Bottini: “Un fronte populista moderato per contrastare la Lega di Salvini”

moderato lega salvini

BUSTO ARSIZIO – Lega e Cinque stelle marciano e gli altri partiti arrancano. Così è la politica in tempi di geografie variabili. Dove nel centrodestra (ma anche nel centrosinistra) una delle domande più in voga è se esiste ancora il Pdl. Risposta variabile: dipende. Ciò che vale a Roma, non vale a in Regione Lombardia (e non solo). Con Fratelli d’Italia che “un po’ sta dentro e un po’ sta fuori”. Difficile orientarsi. Soprattutto per chi si sente politicamente orfano, pur avendo trovato casa sotto il tetto del civismo e dove c’è chi sta provando a dare vita a un soggetto politico con l’obiettivo di affrancarsi dalla Lega. E sotto quel tetto c’è Gianfranco Bottini, convinto, oggi più di ieri, che la via è segnata. Ora va solo percorsa fino in fondo.

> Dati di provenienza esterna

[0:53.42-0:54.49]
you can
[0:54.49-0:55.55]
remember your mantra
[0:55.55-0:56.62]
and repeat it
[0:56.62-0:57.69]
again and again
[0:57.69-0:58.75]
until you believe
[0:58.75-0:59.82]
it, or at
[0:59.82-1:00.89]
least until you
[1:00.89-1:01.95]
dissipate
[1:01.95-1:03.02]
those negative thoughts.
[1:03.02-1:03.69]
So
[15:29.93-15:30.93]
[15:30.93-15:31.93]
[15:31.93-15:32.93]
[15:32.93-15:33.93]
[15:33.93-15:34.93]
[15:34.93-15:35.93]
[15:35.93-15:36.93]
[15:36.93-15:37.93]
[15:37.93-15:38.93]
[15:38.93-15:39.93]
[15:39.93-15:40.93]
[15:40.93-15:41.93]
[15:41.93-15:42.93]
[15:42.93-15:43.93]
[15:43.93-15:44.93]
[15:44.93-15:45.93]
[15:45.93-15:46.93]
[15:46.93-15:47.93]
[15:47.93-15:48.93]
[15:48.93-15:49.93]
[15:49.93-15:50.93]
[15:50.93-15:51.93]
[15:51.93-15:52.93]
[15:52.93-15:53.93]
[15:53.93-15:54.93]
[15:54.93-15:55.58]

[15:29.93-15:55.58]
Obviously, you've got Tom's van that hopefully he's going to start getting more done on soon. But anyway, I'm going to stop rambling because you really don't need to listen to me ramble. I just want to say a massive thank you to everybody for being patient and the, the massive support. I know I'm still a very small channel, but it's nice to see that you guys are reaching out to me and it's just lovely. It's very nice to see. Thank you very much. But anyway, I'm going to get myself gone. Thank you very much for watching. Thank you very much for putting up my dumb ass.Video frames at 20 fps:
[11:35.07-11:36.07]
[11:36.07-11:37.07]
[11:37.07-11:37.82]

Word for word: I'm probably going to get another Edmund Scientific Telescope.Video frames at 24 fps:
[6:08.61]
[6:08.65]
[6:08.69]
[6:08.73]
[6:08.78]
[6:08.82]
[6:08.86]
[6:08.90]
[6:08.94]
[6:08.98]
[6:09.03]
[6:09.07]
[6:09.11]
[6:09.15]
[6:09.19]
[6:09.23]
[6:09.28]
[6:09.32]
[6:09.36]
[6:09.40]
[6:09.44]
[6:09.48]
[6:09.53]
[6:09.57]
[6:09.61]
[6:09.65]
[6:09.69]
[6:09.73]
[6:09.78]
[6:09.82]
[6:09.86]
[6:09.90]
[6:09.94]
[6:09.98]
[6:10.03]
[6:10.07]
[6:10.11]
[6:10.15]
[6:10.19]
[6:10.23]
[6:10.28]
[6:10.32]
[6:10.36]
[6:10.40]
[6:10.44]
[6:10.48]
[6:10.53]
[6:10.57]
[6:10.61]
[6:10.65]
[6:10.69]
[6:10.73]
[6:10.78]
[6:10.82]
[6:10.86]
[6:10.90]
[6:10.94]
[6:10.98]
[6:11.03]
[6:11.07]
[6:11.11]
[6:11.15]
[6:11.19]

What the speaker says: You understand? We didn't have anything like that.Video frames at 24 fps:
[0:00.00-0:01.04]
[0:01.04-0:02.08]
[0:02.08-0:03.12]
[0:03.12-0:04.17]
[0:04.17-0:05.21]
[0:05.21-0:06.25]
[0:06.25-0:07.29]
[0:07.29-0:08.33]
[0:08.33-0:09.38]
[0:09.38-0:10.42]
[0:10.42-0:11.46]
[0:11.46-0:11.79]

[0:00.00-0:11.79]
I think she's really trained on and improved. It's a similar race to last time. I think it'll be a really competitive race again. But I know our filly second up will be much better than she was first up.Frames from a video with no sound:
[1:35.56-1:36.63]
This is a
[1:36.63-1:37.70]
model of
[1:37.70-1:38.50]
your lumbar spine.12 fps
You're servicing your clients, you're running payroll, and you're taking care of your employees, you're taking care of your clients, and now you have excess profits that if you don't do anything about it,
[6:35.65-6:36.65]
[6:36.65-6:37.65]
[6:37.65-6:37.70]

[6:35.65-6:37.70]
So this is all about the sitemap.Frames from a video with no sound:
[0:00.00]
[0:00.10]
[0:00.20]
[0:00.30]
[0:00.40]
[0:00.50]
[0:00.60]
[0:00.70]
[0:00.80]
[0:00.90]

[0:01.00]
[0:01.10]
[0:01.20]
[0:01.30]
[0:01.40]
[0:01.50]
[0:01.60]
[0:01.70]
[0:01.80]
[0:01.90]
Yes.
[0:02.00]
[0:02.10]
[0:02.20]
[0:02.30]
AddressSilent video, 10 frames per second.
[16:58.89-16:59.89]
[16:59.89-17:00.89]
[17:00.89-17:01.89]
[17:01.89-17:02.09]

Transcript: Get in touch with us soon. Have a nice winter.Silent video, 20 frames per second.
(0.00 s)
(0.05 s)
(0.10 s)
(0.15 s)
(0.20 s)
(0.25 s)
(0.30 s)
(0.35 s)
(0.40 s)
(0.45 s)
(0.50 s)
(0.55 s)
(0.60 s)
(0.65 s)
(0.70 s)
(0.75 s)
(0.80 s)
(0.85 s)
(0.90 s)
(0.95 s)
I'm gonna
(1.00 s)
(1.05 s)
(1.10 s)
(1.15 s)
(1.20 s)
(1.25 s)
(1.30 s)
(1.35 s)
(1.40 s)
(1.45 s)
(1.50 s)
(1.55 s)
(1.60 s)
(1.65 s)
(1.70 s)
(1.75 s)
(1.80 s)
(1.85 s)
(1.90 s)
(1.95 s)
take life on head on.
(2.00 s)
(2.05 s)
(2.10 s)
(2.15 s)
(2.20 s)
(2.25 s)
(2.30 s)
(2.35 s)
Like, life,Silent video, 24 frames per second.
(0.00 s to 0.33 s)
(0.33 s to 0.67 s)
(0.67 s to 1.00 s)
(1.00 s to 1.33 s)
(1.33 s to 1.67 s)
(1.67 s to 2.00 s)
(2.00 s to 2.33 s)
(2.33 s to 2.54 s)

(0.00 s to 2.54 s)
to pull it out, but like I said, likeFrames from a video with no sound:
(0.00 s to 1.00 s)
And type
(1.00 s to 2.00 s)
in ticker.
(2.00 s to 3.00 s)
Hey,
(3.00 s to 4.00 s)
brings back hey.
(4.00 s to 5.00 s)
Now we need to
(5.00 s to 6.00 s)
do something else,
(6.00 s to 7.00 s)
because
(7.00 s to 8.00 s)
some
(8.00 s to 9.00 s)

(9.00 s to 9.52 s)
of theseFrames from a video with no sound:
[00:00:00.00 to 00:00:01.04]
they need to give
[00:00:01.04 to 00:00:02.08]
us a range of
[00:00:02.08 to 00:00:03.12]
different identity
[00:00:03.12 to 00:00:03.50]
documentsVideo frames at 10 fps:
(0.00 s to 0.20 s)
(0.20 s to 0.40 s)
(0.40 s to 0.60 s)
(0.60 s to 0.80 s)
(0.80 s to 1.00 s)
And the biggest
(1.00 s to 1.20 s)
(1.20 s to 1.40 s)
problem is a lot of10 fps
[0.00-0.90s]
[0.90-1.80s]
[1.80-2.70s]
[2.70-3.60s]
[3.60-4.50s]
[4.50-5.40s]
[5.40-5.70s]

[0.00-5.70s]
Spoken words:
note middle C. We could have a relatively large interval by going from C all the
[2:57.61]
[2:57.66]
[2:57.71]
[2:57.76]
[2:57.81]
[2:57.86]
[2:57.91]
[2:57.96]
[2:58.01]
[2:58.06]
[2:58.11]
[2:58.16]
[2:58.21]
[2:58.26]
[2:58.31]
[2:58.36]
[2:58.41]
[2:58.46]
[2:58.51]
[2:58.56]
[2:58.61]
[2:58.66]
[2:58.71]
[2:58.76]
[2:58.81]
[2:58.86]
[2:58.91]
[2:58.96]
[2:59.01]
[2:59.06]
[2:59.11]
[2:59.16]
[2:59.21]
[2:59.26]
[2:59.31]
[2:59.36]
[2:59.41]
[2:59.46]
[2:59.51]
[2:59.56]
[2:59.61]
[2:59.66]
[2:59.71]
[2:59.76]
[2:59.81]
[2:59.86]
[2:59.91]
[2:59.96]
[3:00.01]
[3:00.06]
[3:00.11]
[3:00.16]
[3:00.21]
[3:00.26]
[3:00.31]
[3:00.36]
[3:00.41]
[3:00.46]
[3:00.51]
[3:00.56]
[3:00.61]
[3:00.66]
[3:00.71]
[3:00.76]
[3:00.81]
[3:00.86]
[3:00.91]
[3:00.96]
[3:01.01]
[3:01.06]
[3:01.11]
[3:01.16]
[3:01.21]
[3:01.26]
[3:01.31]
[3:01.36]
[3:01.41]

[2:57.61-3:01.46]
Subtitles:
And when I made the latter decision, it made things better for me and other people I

Nessuno lo dice, tanti lo pensano e tutti stanno a guardare quel che accade. La sensazione è che l’area moderata dentro e fuori i partiti di centrodestra sta pensando di “svincolarsi” dalla Lega salviniana. E’ così anche per lei?
«Se staccarsi dalla Lega significa ricostruire un’area moderata, io sono il primo a essere d’accordo. Ma non l’unico».

Sono anni che si parla di ricostruzione partendo dal voto moderato “in libera uscita. Ma da dove si parte a ricostruire?
«Dal comprendere come mai a fronte della perdita di appeal dei partiti tradizionali si sono registrate da un lato l’avanzare di Lega e Cinque stelle e dall’altro il diffondersi delle liste civiche».

Insomma secondo lei la geografia politica di qualche anno non funziona più. Sta dicendo che oggi l’alternativa è tra “sovranisti – populisti” e “civici?”
«In parte sì. Oggi abbiamo da un lato un fronte Sovranista – populista e dell’altro un’area, sempre più grande, che fa riferimento ai valori civici e che spero possa presto diventare un fronte più organico e, mi consenta il temine, populista – moderato. Per fare ciò occorre superare le vecchie logiche della politica di partito, pur mantenendo quelle energie positive e quelle idee che per più di vent’anni fecero del Pdl un’alleanza di governo. Anzi, di buon governo».

Populismo moderato? Non suono come un contro senso?
«No e spiego il perché. Oggi i partiti non riescono più a parlare alla gente. E’ come se si fossero rinchiusi in una riserva entro la quale continuano a valere liturgie e logiche che, oltre quel recinto, ovvero nella realtà, non funzionano più. D’altro canto hanno successo le formazioni politiche che sanno ascoltare la “pancia” dei cittadini. Salvini e Di Maio in questo non sbagliano un colpo. L’errore è di quella parte di moderati che non accettano questo. Attenzione, io dico che dobbiamo tornare a parlare con la gente, ma per farlo dobbiamo usare modi, proposte e idee che ci appartengono».

Dirlo è facile, farlo un po’ meno. Anche per mancanza di interlocutori, non crede?
«A livello territoriale, anche qui da noi, ci sono state esperienze in tal senso e che hanno funzionato. Penso a Esperienza civica, che ha trovato un’intesa con il centrosinistra, ma al suo interno conta un’ampia rappresentanza di centrodestra. Insomma noi abbiamo rotto gli indugi e dimostrato che si può stare insieme sulla base di idee condivise e senza rinunciare al proprio passato politico. Ora anche i civici però devono fare un salto di qualità e diventare una realtà organizzata».

Un Pdl 2.0, come quello di cui parla Raffaele Cattaneo, con l’aggiunta dei moderati di centrosinistra. E’ questo che intende?
«No. Cattaneo già sbaglia usando il termine Pdl. Ovvero dà un nome vecchio a qualcosa che dice essere nuovo. Io preferisco parlare di raggruppamento moderato. E siccome i moderati sono sia nel centrodestra, sia nel centrosinistra, far riferimento al Pdl, anche se solo nel nome, significa “soffocare il bambino nella culla”».